◆ Work task: In the copy, include no images, and repeat each entry precisely as written.
** Source material follows **
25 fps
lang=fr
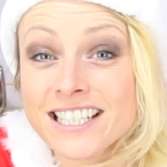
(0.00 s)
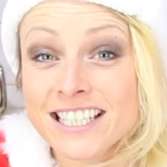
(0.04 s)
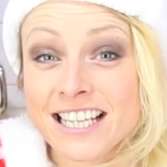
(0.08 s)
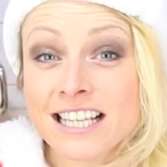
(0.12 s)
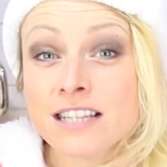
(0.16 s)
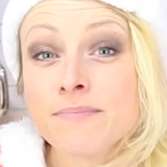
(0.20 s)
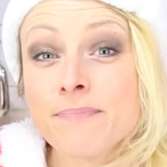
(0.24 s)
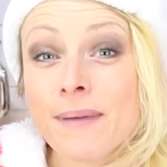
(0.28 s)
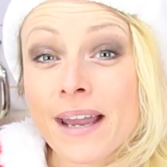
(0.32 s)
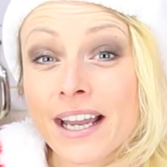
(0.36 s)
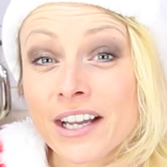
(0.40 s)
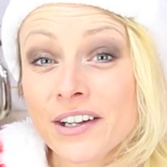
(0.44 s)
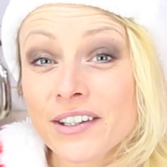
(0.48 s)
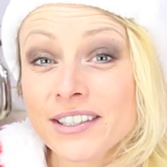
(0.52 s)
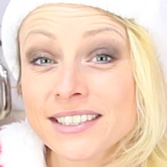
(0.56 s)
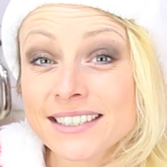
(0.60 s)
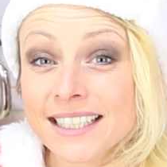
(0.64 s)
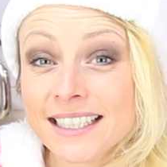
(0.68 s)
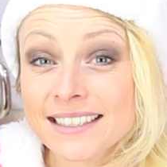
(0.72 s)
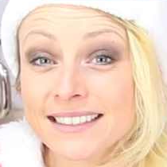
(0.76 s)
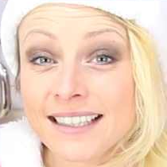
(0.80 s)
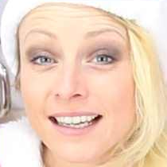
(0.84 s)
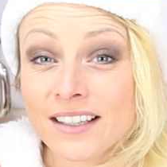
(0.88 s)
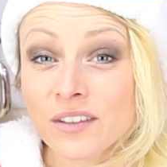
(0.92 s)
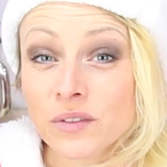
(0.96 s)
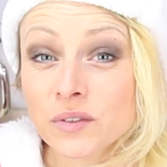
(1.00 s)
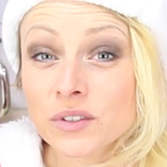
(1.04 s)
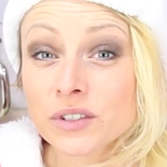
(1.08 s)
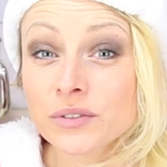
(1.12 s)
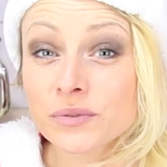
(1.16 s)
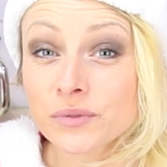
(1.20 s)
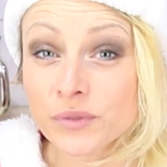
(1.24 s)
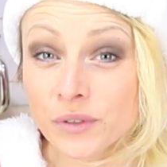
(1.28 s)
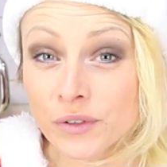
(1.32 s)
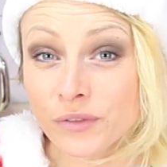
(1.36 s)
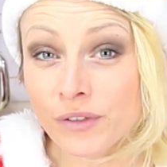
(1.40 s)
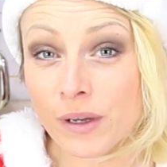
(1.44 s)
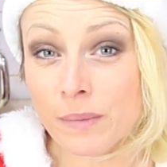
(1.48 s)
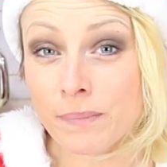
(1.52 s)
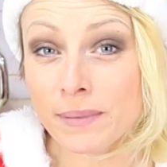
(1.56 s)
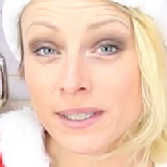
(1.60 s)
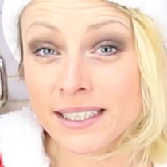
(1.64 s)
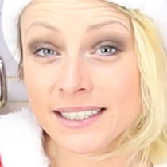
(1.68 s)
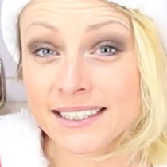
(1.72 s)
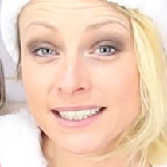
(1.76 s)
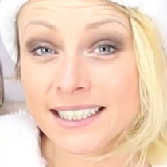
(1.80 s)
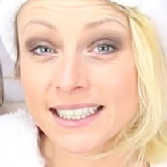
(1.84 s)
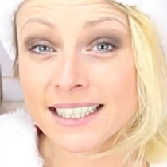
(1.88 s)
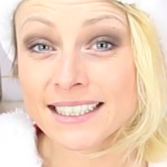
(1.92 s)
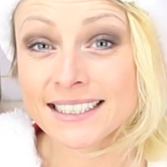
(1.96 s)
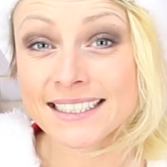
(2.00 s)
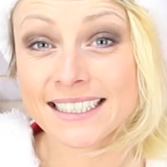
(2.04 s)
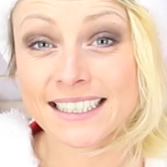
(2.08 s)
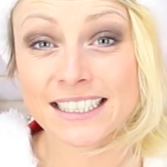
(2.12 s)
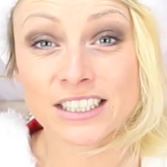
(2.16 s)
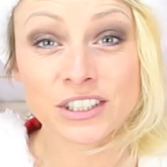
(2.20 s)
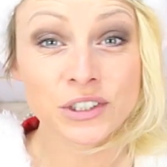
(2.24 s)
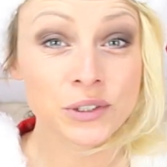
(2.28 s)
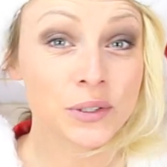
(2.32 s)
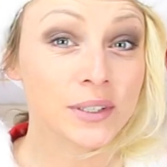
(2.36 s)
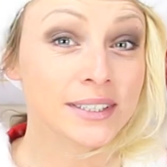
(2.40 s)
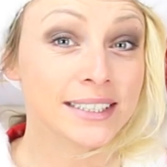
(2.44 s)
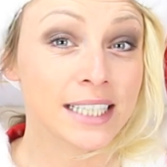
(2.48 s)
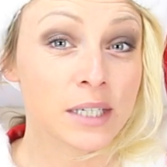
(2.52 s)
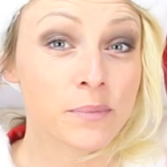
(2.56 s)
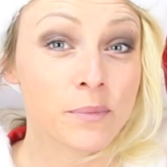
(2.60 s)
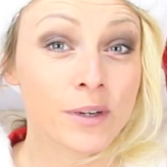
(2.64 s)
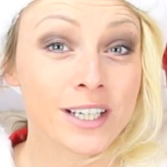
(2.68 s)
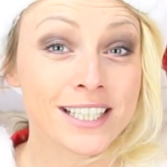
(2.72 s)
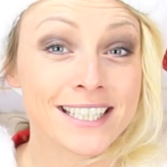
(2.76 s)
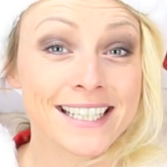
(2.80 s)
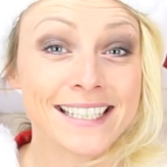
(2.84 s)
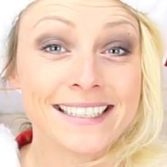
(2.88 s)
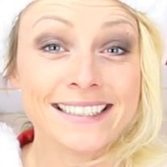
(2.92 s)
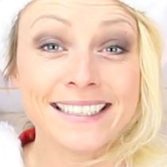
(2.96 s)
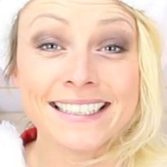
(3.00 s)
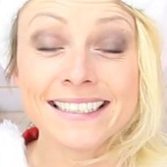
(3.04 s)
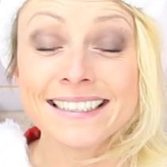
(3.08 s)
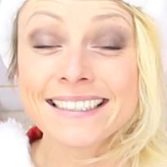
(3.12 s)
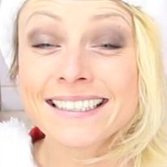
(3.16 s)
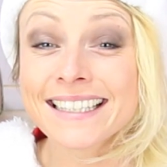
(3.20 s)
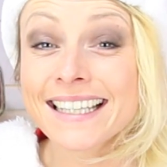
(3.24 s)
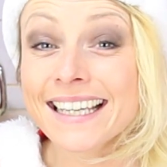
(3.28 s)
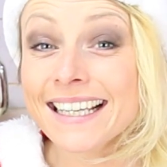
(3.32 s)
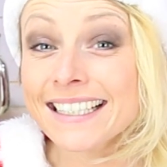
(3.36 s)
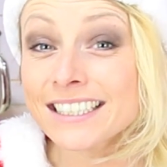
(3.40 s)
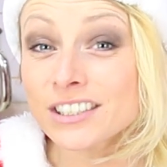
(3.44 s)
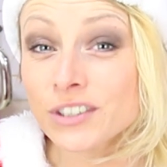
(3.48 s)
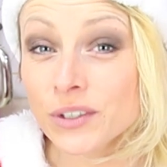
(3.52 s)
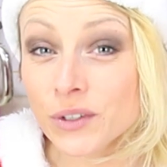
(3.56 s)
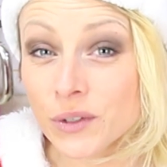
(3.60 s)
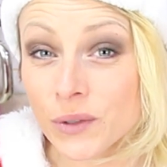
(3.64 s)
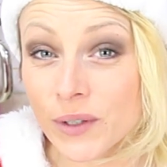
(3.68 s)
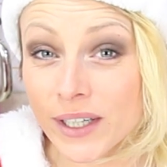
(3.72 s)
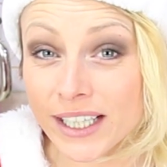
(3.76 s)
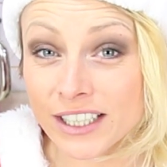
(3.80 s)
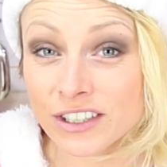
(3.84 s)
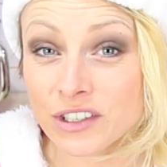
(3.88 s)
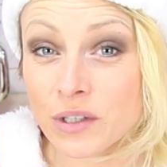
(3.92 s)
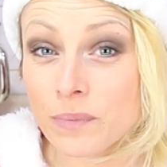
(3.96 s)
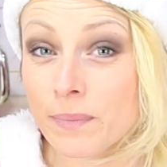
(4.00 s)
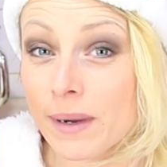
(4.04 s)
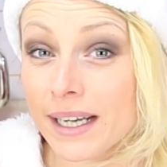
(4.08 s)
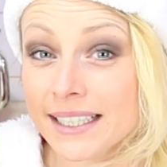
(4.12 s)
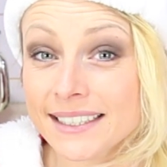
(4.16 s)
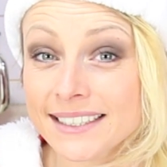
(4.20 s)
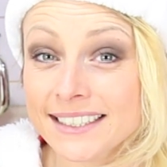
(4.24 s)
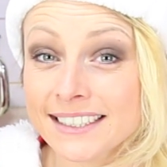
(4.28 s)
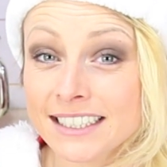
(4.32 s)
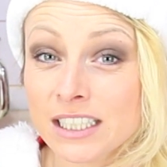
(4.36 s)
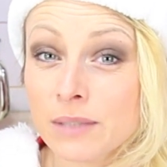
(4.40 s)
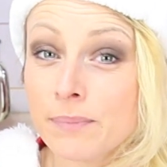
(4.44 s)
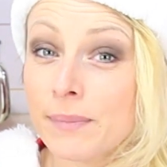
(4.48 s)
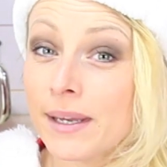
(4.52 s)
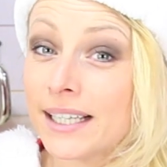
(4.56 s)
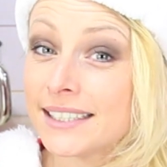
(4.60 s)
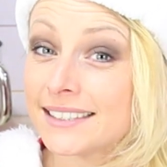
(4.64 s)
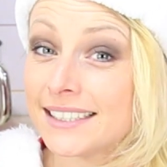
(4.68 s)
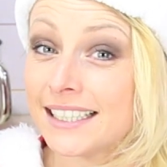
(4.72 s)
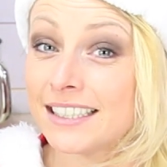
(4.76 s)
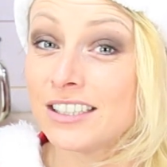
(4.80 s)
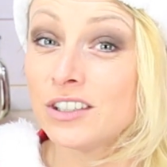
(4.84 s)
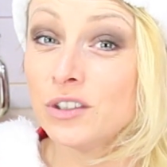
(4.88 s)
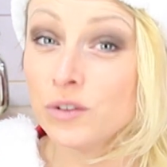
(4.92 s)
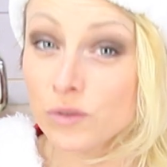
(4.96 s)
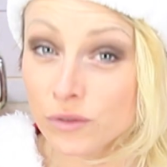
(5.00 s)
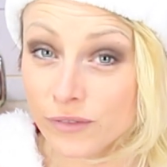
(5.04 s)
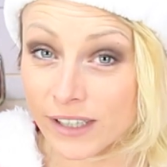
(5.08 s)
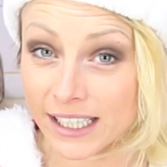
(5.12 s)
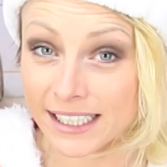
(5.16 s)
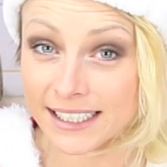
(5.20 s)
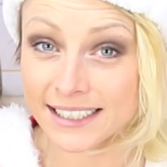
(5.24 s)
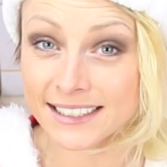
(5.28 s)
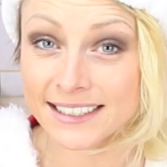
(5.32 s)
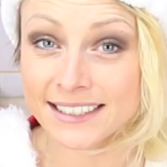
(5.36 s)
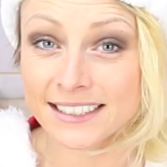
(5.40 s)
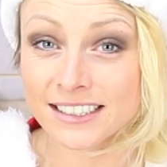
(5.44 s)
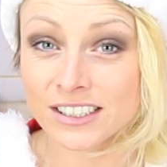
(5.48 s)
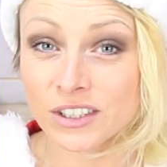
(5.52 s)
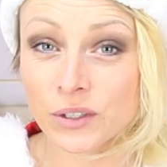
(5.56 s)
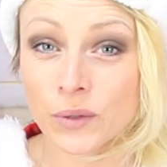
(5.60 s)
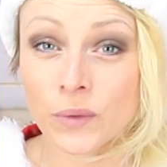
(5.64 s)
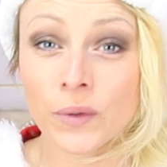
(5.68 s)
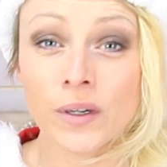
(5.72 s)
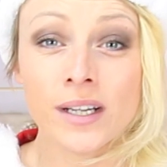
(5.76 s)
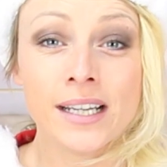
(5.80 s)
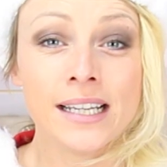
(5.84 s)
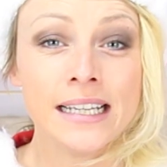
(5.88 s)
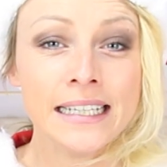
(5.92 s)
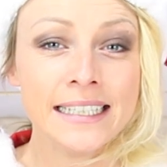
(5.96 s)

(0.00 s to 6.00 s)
J'espère que cette annonce vous fait plaisir. Ce qui est sûr, c'est que moi j'ai été très honorée de participer à cette nouvelle édition.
** End of Source material **
◆ Exercise answer:
25 fps
lang=fr
(0.00 s)
(0.04 s)
(0.08 s)
(0.12 s)
(0.16 s)
(0.20 s)
(0.24 s)
(0.28 s)
(0.32 s)
(0.36 s)
(0.40 s)
(0.44 s)
(0.48 s)
(0.52 s)
(0.56 s)
(0.60 s)
(0.64 s)
(0.68 s)
(0.72 s)
(0.76 s)
(0.80 s)
(0.84 s)
(0.88 s)
(0.92 s)
(0.96 s)
(1.00 s)
(1.04 s)
(1.08 s)
(1.12 s)
(1.16 s)
(1.20 s)
(1.24 s)
(1.28 s)
(1.32 s)
(1.36 s)
(1.40 s)
(1.44 s)
(1.48 s)
(1.52 s)
(1.56 s)
(1.60 s)
(1.64 s)
(1.68 s)
(1.72 s)
(1.76 s)
(1.80 s)
(1.84 s)
(1.88 s)
(1.92 s)
(1.96 s)
(2.00 s)
(2.04 s)
(2.08 s)
(2.12 s)
(2.16 s)
(2.20 s)
(2.24 s)
(2.28 s)
(2.32 s)
(2.36 s)
(2.40 s)
(2.44 s)
(2.48 s)
(2.52 s)
(2.56 s)
(2.60 s)
(2.64 s)
(2.68 s)
(2.72 s)
(2.76 s)
(2.80 s)
(2.84 s)
(2.88 s)
(2.92 s)
(2.96 s)
(3.00 s)
(3.04 s)
(3.08 s)
(3.12 s)
(3.16 s)
(3.20 s)
(3.24 s)
(3.28 s)
(3.32 s)
(3.36 s)
(3.40 s)
(3.44 s)
(3.48 s)
(3.52 s)
(3.56 s)
(3.60 s)
(3.64 s)
(3.68 s)
(3.72 s)
(3.76 s)
(3.80 s)
(3.84 s)
(3.88 s)
(3.92 s)
(3.96 s)
(4.00 s)
(4.04 s)
(4.08 s)
(4.12 s)
(4.16 s)
(4.20 s)
(4.24 s)
(4.28 s)
(4.32 s)
(4.36 s)
(4.40 s)
(4.44 s)
(4.48 s)
(4.52 s)
(4.56 s)
(4.60 s)
(4.64 s)
(4.68 s)
(4.72 s)
(4.76 s)
(4.80 s)
(4.84 s)
(4.88 s)
(4.92 s)
(4.96 s)
(5.00 s)
(5.04 s)
(5.08 s)
(5.12 s)
(5.16 s)
(5.20 s)
(5.24 s)
(5.28 s)
(5.32 s)
(5.36 s)
(5.40 s)
(5.44 s)
(5.48 s)
(5.52 s)
(5.56 s)
(5.60 s)
(5.64 s)
(5.68 s)
(5.72 s)
(5.76 s)
(5.80 s)
(5.84 s)
(5.88 s)
(5.92 s)
(5.96 s)

(0.00 s to 6.00 s)
J'espère que cette annonce vous fait plaisir. Ce qui est sûr, c'est que moi j'ai été très honorée de participer à cette nouvelle édition.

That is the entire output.